Problem
Nothing other than an exact copy of the records should be returned.

Records from a data source

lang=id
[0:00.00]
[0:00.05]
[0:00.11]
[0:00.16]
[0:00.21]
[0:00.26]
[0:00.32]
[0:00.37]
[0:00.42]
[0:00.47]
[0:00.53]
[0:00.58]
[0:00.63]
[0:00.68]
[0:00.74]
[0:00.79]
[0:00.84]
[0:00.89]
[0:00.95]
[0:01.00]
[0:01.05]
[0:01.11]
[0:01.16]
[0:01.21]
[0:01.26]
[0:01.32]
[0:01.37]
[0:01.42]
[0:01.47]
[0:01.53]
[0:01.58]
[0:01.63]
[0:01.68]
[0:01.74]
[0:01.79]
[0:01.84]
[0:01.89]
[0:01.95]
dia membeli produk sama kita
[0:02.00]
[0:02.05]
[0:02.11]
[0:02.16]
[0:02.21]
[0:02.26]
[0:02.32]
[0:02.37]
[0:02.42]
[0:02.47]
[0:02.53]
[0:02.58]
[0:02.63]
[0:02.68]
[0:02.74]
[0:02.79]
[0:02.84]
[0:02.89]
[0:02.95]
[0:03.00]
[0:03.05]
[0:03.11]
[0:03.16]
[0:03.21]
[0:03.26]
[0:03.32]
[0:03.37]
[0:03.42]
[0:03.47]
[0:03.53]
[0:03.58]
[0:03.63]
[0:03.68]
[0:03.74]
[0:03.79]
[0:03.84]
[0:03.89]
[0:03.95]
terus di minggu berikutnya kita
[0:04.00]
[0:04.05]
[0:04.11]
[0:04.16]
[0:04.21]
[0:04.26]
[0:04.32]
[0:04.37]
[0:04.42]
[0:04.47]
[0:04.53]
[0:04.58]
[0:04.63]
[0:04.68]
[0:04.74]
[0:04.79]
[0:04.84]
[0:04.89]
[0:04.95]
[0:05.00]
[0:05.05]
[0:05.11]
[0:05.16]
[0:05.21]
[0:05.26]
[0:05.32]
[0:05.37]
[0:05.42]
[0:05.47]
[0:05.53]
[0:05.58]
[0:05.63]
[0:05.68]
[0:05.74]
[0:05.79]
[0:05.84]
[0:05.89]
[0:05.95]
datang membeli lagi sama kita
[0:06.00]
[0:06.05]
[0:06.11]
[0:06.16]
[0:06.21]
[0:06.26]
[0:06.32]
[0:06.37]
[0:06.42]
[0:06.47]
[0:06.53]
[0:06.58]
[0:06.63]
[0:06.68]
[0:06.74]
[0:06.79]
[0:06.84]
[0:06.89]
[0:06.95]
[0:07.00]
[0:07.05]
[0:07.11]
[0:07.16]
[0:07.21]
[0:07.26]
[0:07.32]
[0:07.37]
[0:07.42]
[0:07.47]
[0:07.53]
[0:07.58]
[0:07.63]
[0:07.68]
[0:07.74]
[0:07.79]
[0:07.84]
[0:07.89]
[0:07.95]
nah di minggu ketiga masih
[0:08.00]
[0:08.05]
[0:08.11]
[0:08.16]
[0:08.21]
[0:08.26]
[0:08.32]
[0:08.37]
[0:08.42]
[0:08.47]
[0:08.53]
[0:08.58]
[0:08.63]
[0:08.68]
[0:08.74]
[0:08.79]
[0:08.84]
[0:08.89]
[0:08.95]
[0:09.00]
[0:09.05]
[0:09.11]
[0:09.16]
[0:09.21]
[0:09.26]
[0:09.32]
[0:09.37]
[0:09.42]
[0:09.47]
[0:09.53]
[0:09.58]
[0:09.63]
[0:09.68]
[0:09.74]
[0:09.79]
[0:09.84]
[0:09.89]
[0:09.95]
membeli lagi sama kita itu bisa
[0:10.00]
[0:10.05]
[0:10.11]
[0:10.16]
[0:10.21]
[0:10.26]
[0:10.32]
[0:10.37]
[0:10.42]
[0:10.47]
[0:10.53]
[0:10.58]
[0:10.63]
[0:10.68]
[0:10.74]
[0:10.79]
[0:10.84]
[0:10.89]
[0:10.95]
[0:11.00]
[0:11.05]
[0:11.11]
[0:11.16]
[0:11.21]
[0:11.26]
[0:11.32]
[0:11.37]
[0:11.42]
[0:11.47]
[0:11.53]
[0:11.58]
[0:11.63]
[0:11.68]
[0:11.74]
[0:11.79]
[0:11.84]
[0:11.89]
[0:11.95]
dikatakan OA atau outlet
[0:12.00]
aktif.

Problem solution
lang=id
[0:00.00]
[0:00.05]
[0:00.11]
[0:00.16]
[0:00.21]
[0:00.26]
[0:00.32]
[0:00.37]
[0:00.42]
[0:00.47]
[0:00.53]
[0:00.58]
[0:00.63]
[0:00.68]
[0:00.74]
[0:00.79]
[0:00.84]
[0:00.89]
[0:00.95]
[0:01.00]
[0:01.05]
[0:01.11]
[0:01.16]
[0:01.21]
[0:01.26]
[0:01.32]
[0:01.37]
[0:01.42]
[0:01.47]
[0:01.53]
[0:01.58]
[0:01.63]
[0:01.68]
[0:01.74]
[0:01.79]
[0:01.84]
[0:01.89]
[0:01.95]
dia membeli produk sama kita
[0:02.00]
[0:02.05]
[0:02.11]
[0:02.16]
[0:02.21]
[0:02.26]
[0:02.32]
[0:02.37]
[0:02.42]
[0:02.47]
[0:02.53]
[0:02.58]
[0:02.63]
[0:02.68]
[0:02.74]
[0:02.79]
[0:02.84]
[0:02.89]
[0:02.95]
[0:03.00]
[0:03.05]
[0:03.11]
[0:03.16]
[0:03.21]
[0:03.26]
[0:03.32]
[0:03.37]
[0:03.42]
[0:03.47]
[0:03.53]
[0:03.58]
[0:03.63]
[0:03.68]
[0:03.74]
[0:03.79]
[0:03.84]
[0:03.89]
[0:03.95]
terus di minggu berikutnya kita
[0:04.00]
[0:04.05]
[0:04.11]
[0:04.16]
[0:04.21]
[0:04.26]
[0:04.32]
[0:04.37]
[0:04.42]
[0:04.47]
[0:04.53]
[0:04.58]
[0:04.63]
[0:04.68]
[0:04.74]
[0:04.79]
[0:04.84]
[0:04.89]
[0:04.95]
[0:05.00]
[0:05.05]
[0:05.11]
[0:05.16]
[0:05.21]
[0:05.26]
[0:05.32]
[0:05.37]
[0:05.42]
[0:05.47]
[0:05.53]
[0:05.58]
[0:05.63]
[0:05.68]
[0:05.74]
[0:05.79]
[0:05.84]
[0:05.89]
[0:05.95]
datang membeli lagi sama kita
[0:06.00]
[0:06.05]
[0:06.11]
[0:06.16]
[0:06.21]
[0:06.26]
[0:06.32]
[0:06.37]
[0:06.42]
[0:06.47]
[0:06.53]
[0:06.58]
[0:06.63]
[0:06.68]
[0:06.74]
[0:06.79]
[0:06.84]
[0:06.89]
[0:06.95]
[0:07.00]
[0:07.05]
[0:07.11]
[0:07.16]
[0:07.21]
[0:07.26]
[0:07.32]
[0:07.37]
[0:07.42]
[0:07.47]
[0:07.53]
[0:07.58]
[0:07.63]
[0:07.68]
[0:07.74]
[0:07.79]
[0:07.84]
[0:07.89]
[0:07.95]
nah di minggu ketiga masih
[0:08.00]
[0:08.05]
[0:08.11]
[0:08.16]
[0:08.21]
[0:08.26]
[0:08.32]
[0:08.37]
[0:08.42]
[0:08.47]
[0:08.53]
[0:08.58]
[0:08.63]
[0:08.68]
[0:08.74]
[0:08.79]
[0:08.84]
[0:08.89]
[0:08.95]
[0:09.00]
[0:09.05]
[0:09.11]
[0:09.16]
[0:09.21]
[0:09.26]
[0:09.32]
[0:09.37]
[0:09.42]
[0:09.47]
[0:09.53]
[0:09.58]
[0:09.63]
[0:09.68]
[0:09.74]
[0:09.79]
[0:09.84]
[0:09.89]
[0:09.95]
membeli lagi sama kita itu bisa
[0:10.00]
[0:10.05]
[0:10.11]
[0:10.16]
[0:10.21]
[0:10.26]
[0:10.32]
[0:10.37]
[0:10.42]
[0:10.47]
[0:10.53]
[0:10.58]
[0:10.63]
[0:10.68]
[0:10.74]
[0:10.79]
[0:10.84]
[0:10.89]
[0:10.95]
[0:11.00]
[0:11.05]
[0:11.11]
[0:11.16]
[0:11.21]
[0:11.26]
[0:11.32]
[0:11.37]
[0:11.42]
[0:11.47]
[0:11.53]
[0:11.58]
[0:11.63]
[0:11.68]
[0:11.74]
[0:11.79]
[0:11.84]
[0:11.89]
[0:11.95]
dikatakan OA atau outlet
[0:12.00]
aktif.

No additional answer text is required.